Dohi K, Fujioka M, Nakamoto Y
Acta Pathol Jpn. 1982 Nov;32(6):1047-52. doi: 10.1111/j.1440-1827.1982.tb02084.x.
Effects of heparin, urokinase, and ancrod were concurrently compared on intraglomerular coagulation using a model of progressive Masugi nephritis. Evaluations were performed with light and immunofluorescent microscopy. Treatment significantly reduced crescent formation, more markedly with ancrod. In contrast, endocapillary proliferation was enhanced in the groups treated with urokinase and, especially, ancrod. Ancrod appeared to be most effective in decreasing the glomerular deposition of fibrinogen-related materials as judged from the immunofluorescence, and a relatively high dose was required for urokinase to be comparable with ancrod. However, in some glomeruli from two of 13 animals given ancrod, mesangiolytic lesion developed. Thus, although promising, ancrod has many problems to be solved before using it to control endocapillary proliferation and mesangiolysis.

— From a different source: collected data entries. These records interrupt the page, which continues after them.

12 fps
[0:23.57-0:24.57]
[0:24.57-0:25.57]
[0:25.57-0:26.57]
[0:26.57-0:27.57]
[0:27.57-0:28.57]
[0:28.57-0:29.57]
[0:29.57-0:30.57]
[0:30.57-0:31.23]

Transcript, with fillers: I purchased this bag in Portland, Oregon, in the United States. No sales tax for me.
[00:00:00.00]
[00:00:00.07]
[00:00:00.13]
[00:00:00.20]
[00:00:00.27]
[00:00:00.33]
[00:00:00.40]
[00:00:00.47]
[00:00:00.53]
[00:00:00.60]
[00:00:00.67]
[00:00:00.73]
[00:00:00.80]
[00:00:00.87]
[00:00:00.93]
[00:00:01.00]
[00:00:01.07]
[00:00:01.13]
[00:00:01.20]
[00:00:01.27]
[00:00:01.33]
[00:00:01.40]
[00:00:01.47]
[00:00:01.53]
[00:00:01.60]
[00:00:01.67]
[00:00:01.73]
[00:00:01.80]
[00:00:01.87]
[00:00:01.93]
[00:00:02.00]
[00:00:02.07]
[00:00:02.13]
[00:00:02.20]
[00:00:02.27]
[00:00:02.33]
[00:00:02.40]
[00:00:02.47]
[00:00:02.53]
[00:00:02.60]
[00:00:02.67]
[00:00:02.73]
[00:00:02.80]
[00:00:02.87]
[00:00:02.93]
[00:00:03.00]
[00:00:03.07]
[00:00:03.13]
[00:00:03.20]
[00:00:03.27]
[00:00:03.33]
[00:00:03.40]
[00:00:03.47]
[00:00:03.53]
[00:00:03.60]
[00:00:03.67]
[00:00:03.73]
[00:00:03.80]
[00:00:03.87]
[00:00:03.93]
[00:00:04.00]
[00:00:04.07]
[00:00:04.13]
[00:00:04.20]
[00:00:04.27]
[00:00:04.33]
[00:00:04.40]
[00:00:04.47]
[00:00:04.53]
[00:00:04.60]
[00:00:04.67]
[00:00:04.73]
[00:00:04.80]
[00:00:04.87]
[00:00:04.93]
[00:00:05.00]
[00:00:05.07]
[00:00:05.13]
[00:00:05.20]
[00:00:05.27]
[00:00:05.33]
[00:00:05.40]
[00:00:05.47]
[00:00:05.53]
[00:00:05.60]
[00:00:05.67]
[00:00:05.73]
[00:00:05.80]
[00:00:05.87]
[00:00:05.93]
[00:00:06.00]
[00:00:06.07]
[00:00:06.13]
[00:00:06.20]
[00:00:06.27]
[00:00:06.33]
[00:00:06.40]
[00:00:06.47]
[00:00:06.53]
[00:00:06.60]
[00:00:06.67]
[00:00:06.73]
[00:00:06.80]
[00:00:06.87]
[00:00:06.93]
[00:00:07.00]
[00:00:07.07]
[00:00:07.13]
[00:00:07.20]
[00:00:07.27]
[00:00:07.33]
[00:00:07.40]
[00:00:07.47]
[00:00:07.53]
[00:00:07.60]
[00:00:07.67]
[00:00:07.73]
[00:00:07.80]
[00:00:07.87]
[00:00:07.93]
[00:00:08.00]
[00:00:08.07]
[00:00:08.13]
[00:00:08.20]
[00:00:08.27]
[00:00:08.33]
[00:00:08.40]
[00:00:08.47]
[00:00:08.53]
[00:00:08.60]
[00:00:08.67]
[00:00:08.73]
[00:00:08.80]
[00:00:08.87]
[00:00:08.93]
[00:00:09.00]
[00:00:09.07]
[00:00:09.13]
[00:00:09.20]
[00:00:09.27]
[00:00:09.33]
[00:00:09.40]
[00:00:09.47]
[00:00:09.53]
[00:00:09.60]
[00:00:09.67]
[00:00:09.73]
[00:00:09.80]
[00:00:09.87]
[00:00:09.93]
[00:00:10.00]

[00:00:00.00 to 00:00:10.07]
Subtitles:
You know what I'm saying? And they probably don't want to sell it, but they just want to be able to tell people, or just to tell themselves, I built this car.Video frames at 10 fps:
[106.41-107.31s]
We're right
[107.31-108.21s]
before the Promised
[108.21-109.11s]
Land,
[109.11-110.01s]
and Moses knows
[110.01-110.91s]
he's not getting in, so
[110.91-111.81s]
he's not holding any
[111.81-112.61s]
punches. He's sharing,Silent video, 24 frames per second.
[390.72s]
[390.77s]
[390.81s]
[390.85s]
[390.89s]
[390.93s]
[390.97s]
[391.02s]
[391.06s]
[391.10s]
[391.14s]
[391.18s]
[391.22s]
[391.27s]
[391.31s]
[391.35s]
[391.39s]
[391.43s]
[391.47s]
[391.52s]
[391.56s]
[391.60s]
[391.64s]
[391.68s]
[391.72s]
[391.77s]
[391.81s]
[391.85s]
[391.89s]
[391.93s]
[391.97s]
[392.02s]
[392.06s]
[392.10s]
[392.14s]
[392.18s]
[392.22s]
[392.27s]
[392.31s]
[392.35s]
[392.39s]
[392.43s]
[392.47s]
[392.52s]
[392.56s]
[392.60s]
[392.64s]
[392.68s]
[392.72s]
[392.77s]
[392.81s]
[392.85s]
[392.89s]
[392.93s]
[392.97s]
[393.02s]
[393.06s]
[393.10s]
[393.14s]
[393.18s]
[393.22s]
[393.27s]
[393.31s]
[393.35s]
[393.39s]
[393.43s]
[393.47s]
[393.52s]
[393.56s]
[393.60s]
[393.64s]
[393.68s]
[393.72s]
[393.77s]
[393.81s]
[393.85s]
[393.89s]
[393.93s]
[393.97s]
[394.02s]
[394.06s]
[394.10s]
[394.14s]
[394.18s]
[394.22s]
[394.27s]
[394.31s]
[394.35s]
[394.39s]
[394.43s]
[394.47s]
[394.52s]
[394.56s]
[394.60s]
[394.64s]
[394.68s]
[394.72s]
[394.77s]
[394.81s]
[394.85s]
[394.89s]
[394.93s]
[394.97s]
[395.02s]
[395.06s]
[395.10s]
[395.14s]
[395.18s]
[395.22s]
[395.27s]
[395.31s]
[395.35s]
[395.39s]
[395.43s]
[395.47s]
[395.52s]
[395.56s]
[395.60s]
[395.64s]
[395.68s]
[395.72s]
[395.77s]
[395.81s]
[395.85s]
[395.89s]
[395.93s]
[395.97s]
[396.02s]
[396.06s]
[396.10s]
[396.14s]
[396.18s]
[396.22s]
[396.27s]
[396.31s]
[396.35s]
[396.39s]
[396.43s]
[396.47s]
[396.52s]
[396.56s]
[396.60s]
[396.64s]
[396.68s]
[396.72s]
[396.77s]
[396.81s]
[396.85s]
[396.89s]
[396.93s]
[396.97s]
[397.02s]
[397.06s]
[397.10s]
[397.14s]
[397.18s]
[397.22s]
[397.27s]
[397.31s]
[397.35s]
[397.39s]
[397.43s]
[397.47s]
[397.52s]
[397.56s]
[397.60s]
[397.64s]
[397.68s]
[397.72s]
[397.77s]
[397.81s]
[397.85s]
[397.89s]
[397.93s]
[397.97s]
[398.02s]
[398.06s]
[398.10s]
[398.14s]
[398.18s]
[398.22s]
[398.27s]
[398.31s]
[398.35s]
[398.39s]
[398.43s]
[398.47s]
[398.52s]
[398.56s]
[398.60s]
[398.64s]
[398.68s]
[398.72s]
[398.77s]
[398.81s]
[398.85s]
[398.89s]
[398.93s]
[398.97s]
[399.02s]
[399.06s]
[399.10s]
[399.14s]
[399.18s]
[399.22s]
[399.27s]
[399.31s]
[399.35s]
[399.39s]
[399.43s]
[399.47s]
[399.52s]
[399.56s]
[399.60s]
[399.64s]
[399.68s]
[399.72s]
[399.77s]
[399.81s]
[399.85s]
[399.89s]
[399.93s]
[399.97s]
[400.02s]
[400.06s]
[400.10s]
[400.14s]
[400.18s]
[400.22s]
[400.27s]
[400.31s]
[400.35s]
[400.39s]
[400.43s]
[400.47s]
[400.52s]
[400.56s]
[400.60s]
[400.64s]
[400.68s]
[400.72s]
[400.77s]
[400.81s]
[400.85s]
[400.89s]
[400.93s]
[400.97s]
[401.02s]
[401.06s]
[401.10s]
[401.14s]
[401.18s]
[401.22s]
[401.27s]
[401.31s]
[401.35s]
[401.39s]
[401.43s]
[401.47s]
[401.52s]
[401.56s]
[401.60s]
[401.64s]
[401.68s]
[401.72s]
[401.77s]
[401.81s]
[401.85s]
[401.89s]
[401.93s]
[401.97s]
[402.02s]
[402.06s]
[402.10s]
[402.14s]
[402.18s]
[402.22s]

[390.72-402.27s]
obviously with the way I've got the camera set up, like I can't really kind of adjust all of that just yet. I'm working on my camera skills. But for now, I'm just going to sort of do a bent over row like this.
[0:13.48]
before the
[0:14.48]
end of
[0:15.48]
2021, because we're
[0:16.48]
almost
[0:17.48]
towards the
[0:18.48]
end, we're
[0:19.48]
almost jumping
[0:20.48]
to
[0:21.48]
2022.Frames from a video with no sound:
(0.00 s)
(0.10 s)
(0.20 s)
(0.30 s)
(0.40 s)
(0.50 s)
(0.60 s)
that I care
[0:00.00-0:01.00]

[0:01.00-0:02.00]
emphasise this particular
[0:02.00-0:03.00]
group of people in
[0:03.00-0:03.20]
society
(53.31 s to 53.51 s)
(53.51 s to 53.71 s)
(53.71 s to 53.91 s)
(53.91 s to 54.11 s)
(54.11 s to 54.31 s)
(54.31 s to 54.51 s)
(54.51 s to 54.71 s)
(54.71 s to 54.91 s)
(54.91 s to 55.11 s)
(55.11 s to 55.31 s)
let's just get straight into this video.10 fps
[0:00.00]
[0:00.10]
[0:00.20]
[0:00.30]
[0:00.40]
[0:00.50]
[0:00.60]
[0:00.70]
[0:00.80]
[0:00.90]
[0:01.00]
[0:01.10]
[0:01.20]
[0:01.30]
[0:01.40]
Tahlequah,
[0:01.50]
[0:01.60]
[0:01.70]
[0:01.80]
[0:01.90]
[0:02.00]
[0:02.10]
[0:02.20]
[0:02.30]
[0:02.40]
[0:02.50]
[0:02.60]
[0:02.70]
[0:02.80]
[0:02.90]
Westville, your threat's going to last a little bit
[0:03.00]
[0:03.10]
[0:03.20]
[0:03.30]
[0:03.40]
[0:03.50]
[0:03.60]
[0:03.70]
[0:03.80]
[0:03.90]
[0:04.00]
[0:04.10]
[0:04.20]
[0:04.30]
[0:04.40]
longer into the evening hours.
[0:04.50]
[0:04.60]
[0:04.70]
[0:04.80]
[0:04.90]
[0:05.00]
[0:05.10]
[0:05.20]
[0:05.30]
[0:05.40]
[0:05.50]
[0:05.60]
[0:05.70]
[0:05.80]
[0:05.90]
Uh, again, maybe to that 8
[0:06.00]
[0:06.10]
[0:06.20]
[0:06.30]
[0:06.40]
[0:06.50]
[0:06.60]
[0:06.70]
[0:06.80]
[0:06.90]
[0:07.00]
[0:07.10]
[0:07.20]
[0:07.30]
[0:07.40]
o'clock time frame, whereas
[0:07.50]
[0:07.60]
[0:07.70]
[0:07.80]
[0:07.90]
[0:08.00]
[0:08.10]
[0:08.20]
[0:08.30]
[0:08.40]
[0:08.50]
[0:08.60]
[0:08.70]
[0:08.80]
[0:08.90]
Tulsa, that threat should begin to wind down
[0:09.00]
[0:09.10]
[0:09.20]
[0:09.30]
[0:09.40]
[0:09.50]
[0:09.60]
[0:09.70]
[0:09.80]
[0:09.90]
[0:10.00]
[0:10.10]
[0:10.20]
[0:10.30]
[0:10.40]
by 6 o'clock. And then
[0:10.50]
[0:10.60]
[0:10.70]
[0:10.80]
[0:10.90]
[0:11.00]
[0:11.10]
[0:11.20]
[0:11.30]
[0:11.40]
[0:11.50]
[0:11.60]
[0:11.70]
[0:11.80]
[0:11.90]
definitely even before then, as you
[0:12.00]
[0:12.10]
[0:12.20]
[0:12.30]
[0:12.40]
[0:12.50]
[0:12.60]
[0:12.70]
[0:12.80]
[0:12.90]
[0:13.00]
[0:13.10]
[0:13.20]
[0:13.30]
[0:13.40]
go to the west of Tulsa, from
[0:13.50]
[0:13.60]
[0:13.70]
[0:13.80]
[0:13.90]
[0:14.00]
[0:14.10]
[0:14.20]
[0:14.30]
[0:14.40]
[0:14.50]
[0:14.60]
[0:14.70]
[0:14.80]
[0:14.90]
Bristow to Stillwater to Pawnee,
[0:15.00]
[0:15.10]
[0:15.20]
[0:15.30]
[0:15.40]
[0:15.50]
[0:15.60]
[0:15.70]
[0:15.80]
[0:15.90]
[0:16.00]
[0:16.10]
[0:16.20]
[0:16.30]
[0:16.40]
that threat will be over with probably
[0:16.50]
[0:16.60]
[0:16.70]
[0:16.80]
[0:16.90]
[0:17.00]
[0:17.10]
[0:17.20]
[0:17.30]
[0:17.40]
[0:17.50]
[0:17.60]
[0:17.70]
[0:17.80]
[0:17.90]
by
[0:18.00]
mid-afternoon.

使用进行性马杉肾炎模型,同时比较了肝素、尿激酶和安克洛酶对肾小球内凝血的影响。通过光学显微镜和免疫荧光显微镜进行评估。治疗显著减少了新月体形成,安克洛酶的效果更显著。相比之下,尿激酶治疗组尤其是安克洛酶治疗组的毛细血管内增生增强。从免疫荧光判断,安克洛酶在减少纤维蛋白原相关物质的肾小球沉积方面似乎最有效,尿激酶需要相对高的剂量才能与安克洛酶相当。然而,在接受安克洛酶治疗的13只动物中的2只的一些肾小球中,出现了系膜溶解病变。因此,尽管前景广阔,但在将安克洛酶用于控制毛细血管内增生和系膜溶解之前,还有许多问题需要解决。